I followed this guide to configure the FTP http://freedos.sourceforge.net/wiki/index.php/VirtualBox_-_Chapter_6. I’m not sure if it was just my keyboard or an issue with the FreeDOS set up but the \ key did not work so I had to create the FTP configuration locally.

I uploaded it to the box via netcat.

Once this was done I was able to FTP in but there was one more step, adding Margo to the ftppass.txt file

I was able to edit the ftppass.txt file directly on the remote host.

Once this was done I was able to log in and grab the .img file.

The remainder could be done with forensics tools but I went a different route. I mounted the .img file in /tmp.

The hint file got me closer to the goal. Jonny Lee Miller was in both Hackers and Trainspotting. In 1988 his handle was zerocool. Closer still, but Knightmare wasn’t going to give up the flag that easily.
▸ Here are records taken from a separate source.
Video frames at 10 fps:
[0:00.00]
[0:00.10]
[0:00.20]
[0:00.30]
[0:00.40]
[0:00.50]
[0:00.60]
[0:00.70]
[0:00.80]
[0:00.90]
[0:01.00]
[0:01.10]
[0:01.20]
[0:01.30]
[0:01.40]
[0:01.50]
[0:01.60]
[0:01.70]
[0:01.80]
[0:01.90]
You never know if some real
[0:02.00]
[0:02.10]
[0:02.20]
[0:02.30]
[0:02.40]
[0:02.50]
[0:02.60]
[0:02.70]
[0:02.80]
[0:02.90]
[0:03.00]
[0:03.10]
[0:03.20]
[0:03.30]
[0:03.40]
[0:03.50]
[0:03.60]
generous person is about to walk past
I poked around at the other files and directories. Snake game written in C. I checked the source for something hidden (just in case) and a jpg from Trainspotting which I checked for exiftool for anything hidden.
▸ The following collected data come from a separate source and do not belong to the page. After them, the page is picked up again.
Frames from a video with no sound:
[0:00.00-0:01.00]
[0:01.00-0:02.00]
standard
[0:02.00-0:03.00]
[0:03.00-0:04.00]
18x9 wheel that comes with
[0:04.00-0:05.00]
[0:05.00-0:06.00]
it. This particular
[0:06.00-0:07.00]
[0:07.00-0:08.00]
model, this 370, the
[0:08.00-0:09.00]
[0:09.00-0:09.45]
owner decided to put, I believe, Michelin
The prize was waiting for me in the .trash directory. This next part stumped me for quite some time. The hint from the davinci.html page mentioned brute force so it was clear that we’d have to brute force the passphrase for the flag.txt.gpg file.

I put together a rudimentary script to attempt all of the variations of ‘zerocool’ that I could come up with in a .txt file.  No luck at first. I ended up receiving a hint from Knightmare that I would need to generate a more extensive wordlist, applying l33tspeak rules to it. I have not done too much password cracking or working with wordlist rules so I followed this post: https://www.vankuik.nl/2011-08-30_Creating_specific_password_lists_with_John_the_Ripper. The rules here did not generate the most efficient wordlist and I had to leave the bruteforce running for quite some time. In retrospect the Corelogic rules worked much faster.

After generating the massive wordlist I tried again.

My bash script for brute forcing the passphrase.

The script ran for a long, long, time and eventually coughed up the flag.txt file I was after. It could be improved upon to print out the correct passphrase.